Previous work has led to the proposal that the NifU and NifS nitrogen fixation-specific gene products are involved in the acquisition of iron and sulfur necessary for the maturation of the two nitrogenase component proteins, both of which contain Fe-S clusters (3). It was shown that NifS is a pyridoxal phosphate-dependent l-cysteine desulfurase and that an enzyme-bound persulfide is an intermediate in that reaction (4, 5). Thus, NifS has been targeted as the source of inorganic sulfide necessary for nitrogenase Fe-S cluster formation. We have recently found that NifU is a modular protein with two distinct types of iron-binding sites (see Fig. 1). One of these binding site types is located within the central third of the NifU primary sequence (6, 7) and binds a [2Fe-2S]2+,+ cluster (one cluster binding site per subunit). The second type of site is a labile mononuclear iron-binding site (7) located within the N-terminal third of the NifU primary sequence (one mononuclear site per subunit). Because the [2Fe-2S]2+,+ clusters present in isolated NifU are tightly bound to the protein (6), the labile mononuclear site is the likely source of iron for nitrogenase Fe-S cluster assembly. If NifS and NifU do have complementary functions in the mobilization of sulfur and iron for nitrogenase Fe-S cluster assembly, several different pathways for this process can be considered. For example, NifS and NifU could either operate independently during Fe-S cluster formation or they could function together. If NifU and NifS function together, then iron and sulfur could be separately released from each of them during cluster assembly or an Fe-S cluster precursor could be preformed and then released. In the current work we have addressed these issues by asking whether NifU and NifS are able to form a macromolecular complex and whether a labile Fe-S cluster species can be formed on NifU.
Experimental Procedures
Plasmids and Strains.
Construction of plasmids used for the heterologous expression of altered forms of NifU in Escherichia coli has been described (7). Plasmid pDB822 was used to express a full-length version of NifU for which the Cys137 residue is substituted by Ala. This form of NifU is designated NifU(Cys137Ala). Plasmid pDB1041 was used to express a full-length version of NifU for which the Asp37 residue was substituted by Ala [designated NifU(Asp37Ala)]. Plasmid pDB937 was used to express a truncated form of NifU that includes the first 131 residues of NifU. This truncated form of NifU is designated NifU-1. Plasmid pDB1044 was obtained by the oligonucleotide-directed mutagenesis of pDB937. This plasmid expresses a form of NifU-1 that has the Asp37 residue substituted by Ala and is designated NifU-1(Asp37Ala). Fig. 1 is a schematic representation of NifU and different forms of NifU used in the current work.
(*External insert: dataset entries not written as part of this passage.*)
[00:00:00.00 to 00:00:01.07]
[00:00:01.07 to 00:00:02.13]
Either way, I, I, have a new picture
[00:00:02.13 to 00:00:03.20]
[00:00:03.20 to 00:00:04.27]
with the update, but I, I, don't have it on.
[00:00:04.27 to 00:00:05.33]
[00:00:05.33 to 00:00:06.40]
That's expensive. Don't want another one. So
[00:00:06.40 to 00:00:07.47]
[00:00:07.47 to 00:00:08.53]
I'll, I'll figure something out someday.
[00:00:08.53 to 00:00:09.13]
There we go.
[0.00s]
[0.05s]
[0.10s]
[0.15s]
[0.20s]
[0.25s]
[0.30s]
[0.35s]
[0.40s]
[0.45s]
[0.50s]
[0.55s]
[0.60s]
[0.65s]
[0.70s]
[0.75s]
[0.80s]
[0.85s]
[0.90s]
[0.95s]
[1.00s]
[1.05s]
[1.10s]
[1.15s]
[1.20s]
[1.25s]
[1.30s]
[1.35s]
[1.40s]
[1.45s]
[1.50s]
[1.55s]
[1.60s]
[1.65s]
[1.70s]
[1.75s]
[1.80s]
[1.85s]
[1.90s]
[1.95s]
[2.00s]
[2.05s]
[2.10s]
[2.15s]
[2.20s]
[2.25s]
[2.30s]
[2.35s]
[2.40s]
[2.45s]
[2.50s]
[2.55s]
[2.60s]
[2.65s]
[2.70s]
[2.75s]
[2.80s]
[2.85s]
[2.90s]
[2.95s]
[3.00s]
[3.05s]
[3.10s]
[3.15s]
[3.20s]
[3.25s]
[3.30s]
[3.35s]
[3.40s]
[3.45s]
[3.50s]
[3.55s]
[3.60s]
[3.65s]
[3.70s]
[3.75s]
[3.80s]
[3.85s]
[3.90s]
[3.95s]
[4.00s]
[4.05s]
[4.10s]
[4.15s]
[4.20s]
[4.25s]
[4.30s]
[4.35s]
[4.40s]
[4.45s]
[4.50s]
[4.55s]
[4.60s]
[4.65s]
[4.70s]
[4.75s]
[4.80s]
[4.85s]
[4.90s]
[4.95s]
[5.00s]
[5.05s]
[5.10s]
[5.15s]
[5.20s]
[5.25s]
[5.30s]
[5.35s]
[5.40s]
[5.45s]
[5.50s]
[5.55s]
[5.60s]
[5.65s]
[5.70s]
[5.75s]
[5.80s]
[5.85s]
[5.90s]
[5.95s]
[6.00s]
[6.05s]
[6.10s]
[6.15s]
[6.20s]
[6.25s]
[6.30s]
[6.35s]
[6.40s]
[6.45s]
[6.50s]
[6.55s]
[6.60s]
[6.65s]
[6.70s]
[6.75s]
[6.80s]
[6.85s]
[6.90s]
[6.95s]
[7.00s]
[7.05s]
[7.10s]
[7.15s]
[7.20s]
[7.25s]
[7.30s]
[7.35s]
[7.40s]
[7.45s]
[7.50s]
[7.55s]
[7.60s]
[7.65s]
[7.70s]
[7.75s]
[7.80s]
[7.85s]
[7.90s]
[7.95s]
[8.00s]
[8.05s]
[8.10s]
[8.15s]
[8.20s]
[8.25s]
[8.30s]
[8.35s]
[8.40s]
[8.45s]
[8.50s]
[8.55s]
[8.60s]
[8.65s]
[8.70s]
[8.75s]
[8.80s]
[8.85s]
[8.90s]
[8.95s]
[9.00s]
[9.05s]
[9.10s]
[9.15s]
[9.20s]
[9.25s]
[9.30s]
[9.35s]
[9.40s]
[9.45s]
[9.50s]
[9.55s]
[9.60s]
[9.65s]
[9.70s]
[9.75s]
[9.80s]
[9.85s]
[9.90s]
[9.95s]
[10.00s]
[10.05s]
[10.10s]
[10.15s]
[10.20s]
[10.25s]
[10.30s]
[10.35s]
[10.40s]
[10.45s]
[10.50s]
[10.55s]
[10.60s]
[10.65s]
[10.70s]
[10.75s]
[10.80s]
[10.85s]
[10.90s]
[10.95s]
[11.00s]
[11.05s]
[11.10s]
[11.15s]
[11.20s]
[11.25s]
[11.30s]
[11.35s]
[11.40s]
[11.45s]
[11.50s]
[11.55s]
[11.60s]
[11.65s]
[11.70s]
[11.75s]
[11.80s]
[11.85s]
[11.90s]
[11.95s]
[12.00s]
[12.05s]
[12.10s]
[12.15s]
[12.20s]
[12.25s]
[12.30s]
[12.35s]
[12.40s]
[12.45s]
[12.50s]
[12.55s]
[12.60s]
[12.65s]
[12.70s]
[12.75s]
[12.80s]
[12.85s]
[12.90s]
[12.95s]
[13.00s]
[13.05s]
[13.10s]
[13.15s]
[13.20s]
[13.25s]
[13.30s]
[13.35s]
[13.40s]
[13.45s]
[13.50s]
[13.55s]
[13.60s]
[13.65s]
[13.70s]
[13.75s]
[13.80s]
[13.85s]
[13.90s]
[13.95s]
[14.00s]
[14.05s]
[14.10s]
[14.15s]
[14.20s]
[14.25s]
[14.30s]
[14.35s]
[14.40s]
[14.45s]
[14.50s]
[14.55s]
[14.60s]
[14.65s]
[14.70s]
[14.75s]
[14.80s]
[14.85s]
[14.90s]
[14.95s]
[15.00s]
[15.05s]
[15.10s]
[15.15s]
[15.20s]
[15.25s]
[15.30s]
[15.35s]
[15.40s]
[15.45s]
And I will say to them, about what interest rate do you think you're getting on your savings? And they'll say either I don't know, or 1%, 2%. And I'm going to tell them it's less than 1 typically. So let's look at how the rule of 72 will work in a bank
Biochemical Manipulations.
The purification of NifS and altered forms of NifU was performed as previously described (4, 7). The optimized in vitro Fe-S cluster biosynthetic system includes the following: 0.05 mM NifU-1 dimer (or other form of NifU-1 or NifU)/0.1 mM ferric ammonium citrate/5 mM β-mercaptoethanol/1 mM scap]l-cysteine/1 μM NifS/0.1 M NaCl in a 25 mM Tris⋅HCl (pH 7.4) buffer. All volumes were 1.0 ml, and reactions were carried out anoxically in a septum-sealed cuvette under an Ar atmosphere. Protein samples were purified under Ar, and buffers used were extensively degassed and sparged with Ar before use. Anoxic conditions were maintained with a Schlenk apparatus and/or an anaerobic glove box. Reactions were initiated by the addition of l-cysteine and were monitored by UV-visible spectroscopy as described below.
NifU and NifS complex formation was monitored by gel exclusion HPLC (Beckman System Gold) column chromatography with a Zorbax GF-250 column. Volumes of 100 μl containing 6 nmol of NifU or NifS (or 6 nmol of NifU plus 6 nmol of NifS) in a 25 mM Tris⋅HCl (pH 7.4) buffer containing 20 mM NaCl/1.0 mM DTT were injected onto the column. Samples that contained a mixture of NifU and NifS were preincubated at room temperature for 8 min before loading the column. For sample mixtures in which a molar excess of NifU or NifS was used, the sample contained approximately 6 nmol of one protein and 12 nmol of the other. Elution of the protein samples was monitored by visible A at 405 nm. Results obtained by using the Beckman System Gold HPLC were also independently confirmed with an Amersham-Pharmacia FPLC chromatography system fitted with a Superose 12 column.
Spectroscopic Methods.
All sample concentrations are based on protein determinations and are expressed per NifU or NifU-1 monomer. UV-visible absorption spectra were recorded under anoxic conditions in septum-sealed 1-mm and 1-cm cuvettes, by using a Shimadzu 3101PC scanning spectrophotometer or a Cary diode array spectrophotometer. X-band (≈9.6 GHz) EPR spectra were recorded by using a Bruker ESP-300E EPR spectrometer equipped with a dual-mode ER-4116 cavity and an Oxford Instruments ESR-9 flow cryostat.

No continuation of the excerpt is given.